Two days later, Indian Minister for Communication and IT Ravi Shankar Prasad endorsed the idea by saying he had no objection if the regulator approached the government in a structured manner about the legal architecture. "We will consider the proposal with an open mind," the minister told IANS in an interview last Friday.
TRAI's proposal evoked mixed reactions from the former officials of the telecom sector in India, with some saying that it will not solve the problem while others contended that TRAI needed them to control the situation.
BK Syngal, former chairman and managing director of the state-owned Videsh Sanchar Nigam Limited (VSNL), said that TRAI can ask for powers but it should also think about executing them in a judicious manner.
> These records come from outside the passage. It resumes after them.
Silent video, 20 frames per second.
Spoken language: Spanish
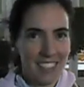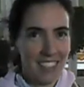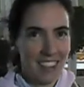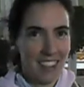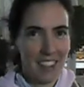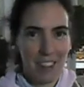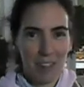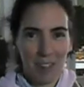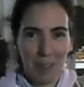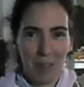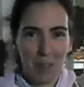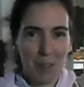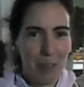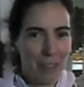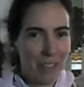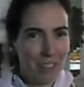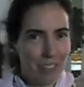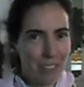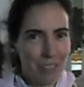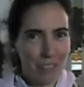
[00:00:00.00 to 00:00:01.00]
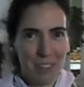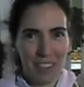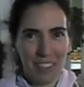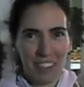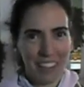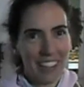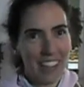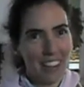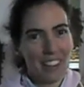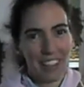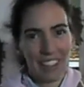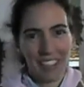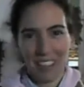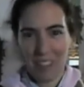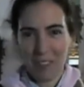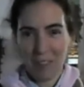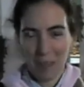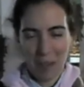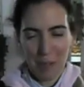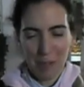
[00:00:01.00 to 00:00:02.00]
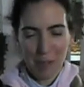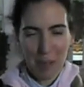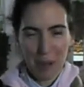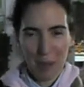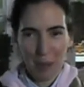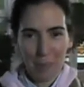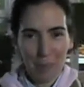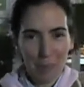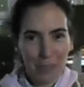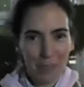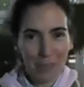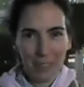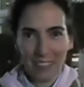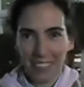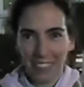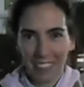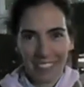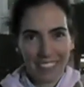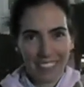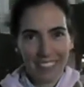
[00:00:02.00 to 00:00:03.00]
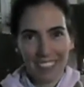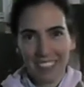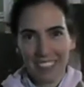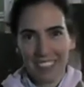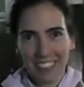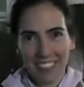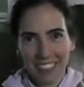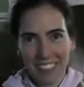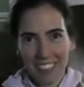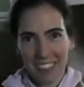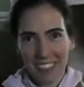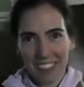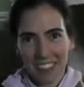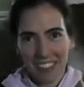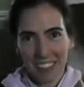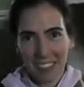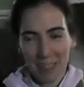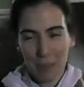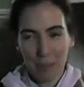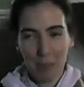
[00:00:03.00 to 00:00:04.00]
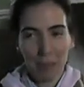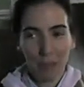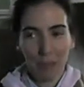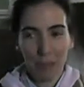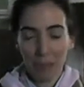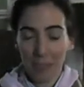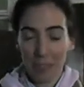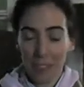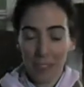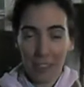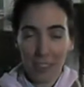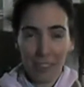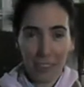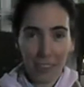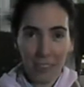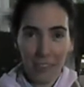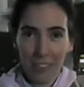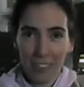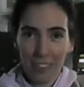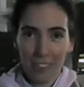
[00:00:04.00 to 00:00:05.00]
hacerla correr más, fue a ver quién corría más rápido y, meter dudas adentro.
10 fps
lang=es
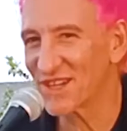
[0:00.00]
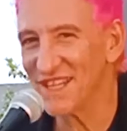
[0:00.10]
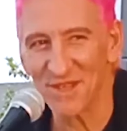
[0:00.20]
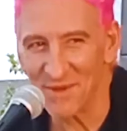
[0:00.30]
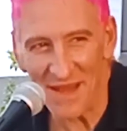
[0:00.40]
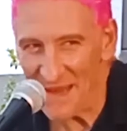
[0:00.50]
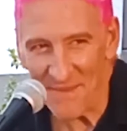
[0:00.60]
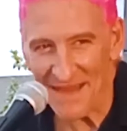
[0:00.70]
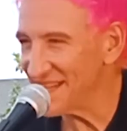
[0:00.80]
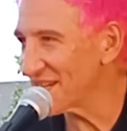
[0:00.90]
lo quito, me
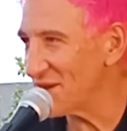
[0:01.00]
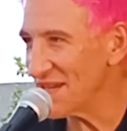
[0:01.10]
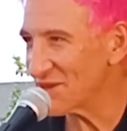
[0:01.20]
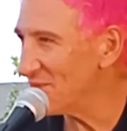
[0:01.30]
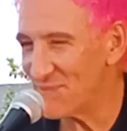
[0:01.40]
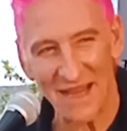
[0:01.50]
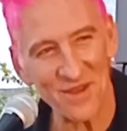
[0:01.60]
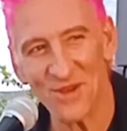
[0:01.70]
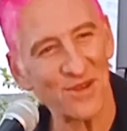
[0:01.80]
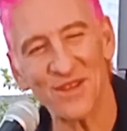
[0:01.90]
vale madre que lo haya
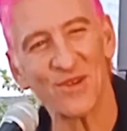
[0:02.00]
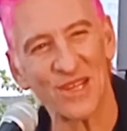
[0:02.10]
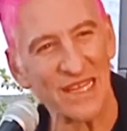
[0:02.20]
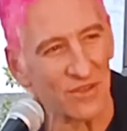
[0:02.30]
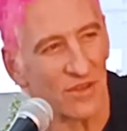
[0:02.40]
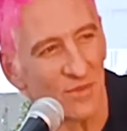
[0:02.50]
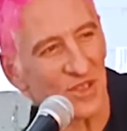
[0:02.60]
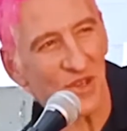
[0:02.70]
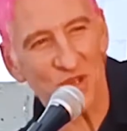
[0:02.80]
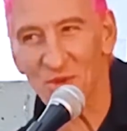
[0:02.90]
comprado, yo lo, se lo quito, le
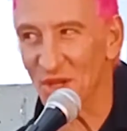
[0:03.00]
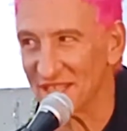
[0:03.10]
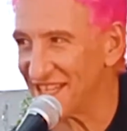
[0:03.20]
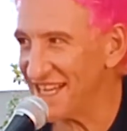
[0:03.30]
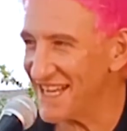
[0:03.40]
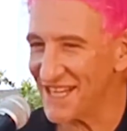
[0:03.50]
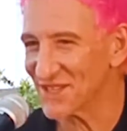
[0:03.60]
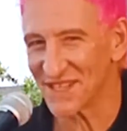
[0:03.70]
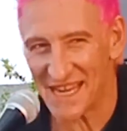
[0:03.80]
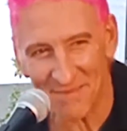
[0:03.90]
muestro el número de serie,
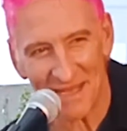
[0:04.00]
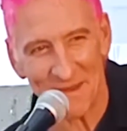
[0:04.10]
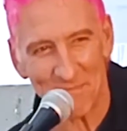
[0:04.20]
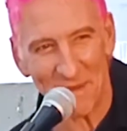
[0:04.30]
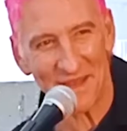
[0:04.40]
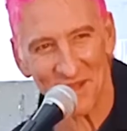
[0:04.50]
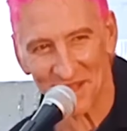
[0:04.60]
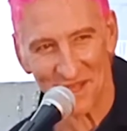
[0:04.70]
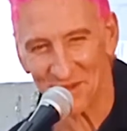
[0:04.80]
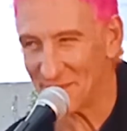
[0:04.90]
le digo, si la armas de pedo
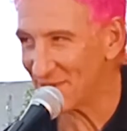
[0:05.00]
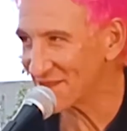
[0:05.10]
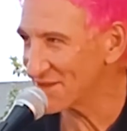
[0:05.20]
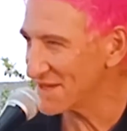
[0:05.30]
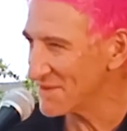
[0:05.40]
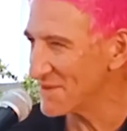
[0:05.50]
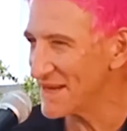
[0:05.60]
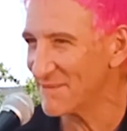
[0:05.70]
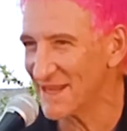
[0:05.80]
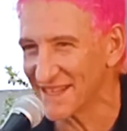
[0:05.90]
te traigo una patrulla, a mí me
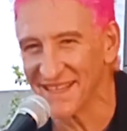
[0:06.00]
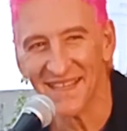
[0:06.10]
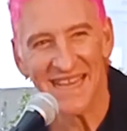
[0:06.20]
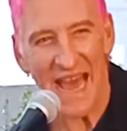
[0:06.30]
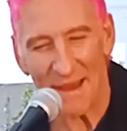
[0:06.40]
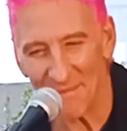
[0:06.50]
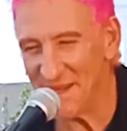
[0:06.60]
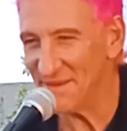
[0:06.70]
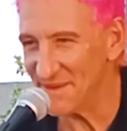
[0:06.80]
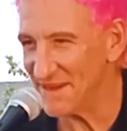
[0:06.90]
vale madre. A
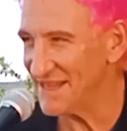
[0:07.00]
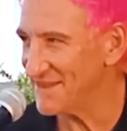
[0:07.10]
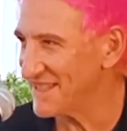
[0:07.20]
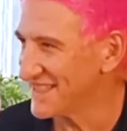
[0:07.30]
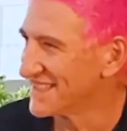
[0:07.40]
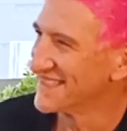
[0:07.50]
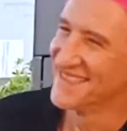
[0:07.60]
mí me vale madre.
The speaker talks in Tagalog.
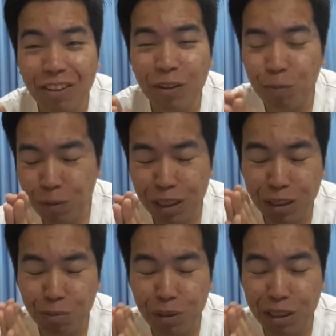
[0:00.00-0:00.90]
so,
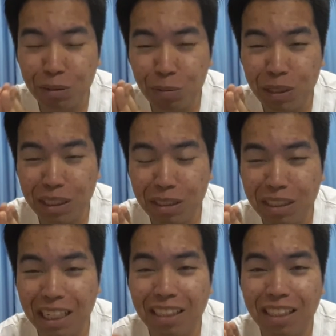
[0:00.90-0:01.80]
please, please, please
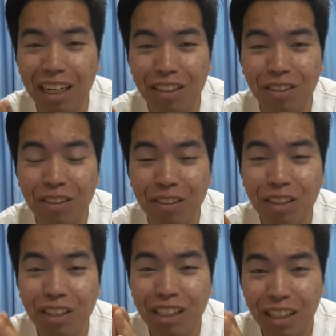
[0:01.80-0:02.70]
send kayo
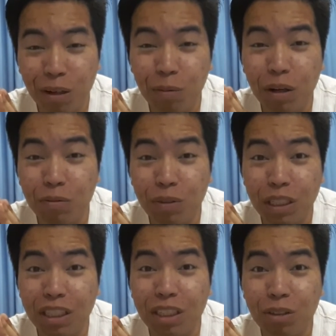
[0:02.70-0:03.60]
ng mga
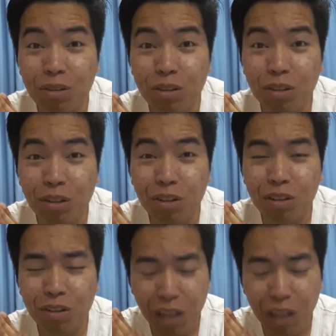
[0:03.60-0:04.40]
videos nyo.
"Imposing a penalty for call drops is not the right approach as such provisions are part of the licence agreements issued to telecom companies by the government and the latter has to enforce them so that they can be defended better in a court of law. There are built-in mechanisms to take action against poor quality of service rendered by these companies," he told ZDNet.
"As a licensee, the government should amend the law so that the operators become more attentive. It is the consumer who provides a lifeline to them and they cannot be taken for a ride by the telcos," he added.
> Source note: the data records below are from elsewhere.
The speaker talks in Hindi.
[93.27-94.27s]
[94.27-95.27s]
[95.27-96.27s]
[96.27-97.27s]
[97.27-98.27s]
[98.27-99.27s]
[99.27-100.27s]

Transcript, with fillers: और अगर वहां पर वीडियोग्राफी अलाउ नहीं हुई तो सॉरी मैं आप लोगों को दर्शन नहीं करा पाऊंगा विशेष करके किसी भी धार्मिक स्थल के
Referring to TRAI's recent test drive in Delhi in which all companies failed to meet the prescribed standards with respect to call drops, Syngal said that the telcos are to be blamed equally for the mess as they were aware of the areas in the national capital, where the quality of service was poor, but did not develop the infrastructure needed to prevent the problem.
"The industry should learn to grow up and instead of coming out with a list of demands regularly, they should do soul-searching and rectify the drawbacks in the system," Syngal added.
However, NK Goyal, president of Communication Multimedia and Infrastructure (CMAI), which is India's largest association for ICT, felt that the regulator should be provided with powers to reign in the telecom service providers.
"If the terms and conditions were specified at the time of issuing licences to the companies, then who is monitoring them? TRAI's job is to do the follow-up and it is imperative the regulator is empowered," Goyal said.
Call drops has been a major issue for the consumers who were facing much difficulty in communicating with others but the operators were justifying the call drops for one reason or the other. "The Supreme Court has dismissed TRAI's order because it had no powers to take action against the operators," he added.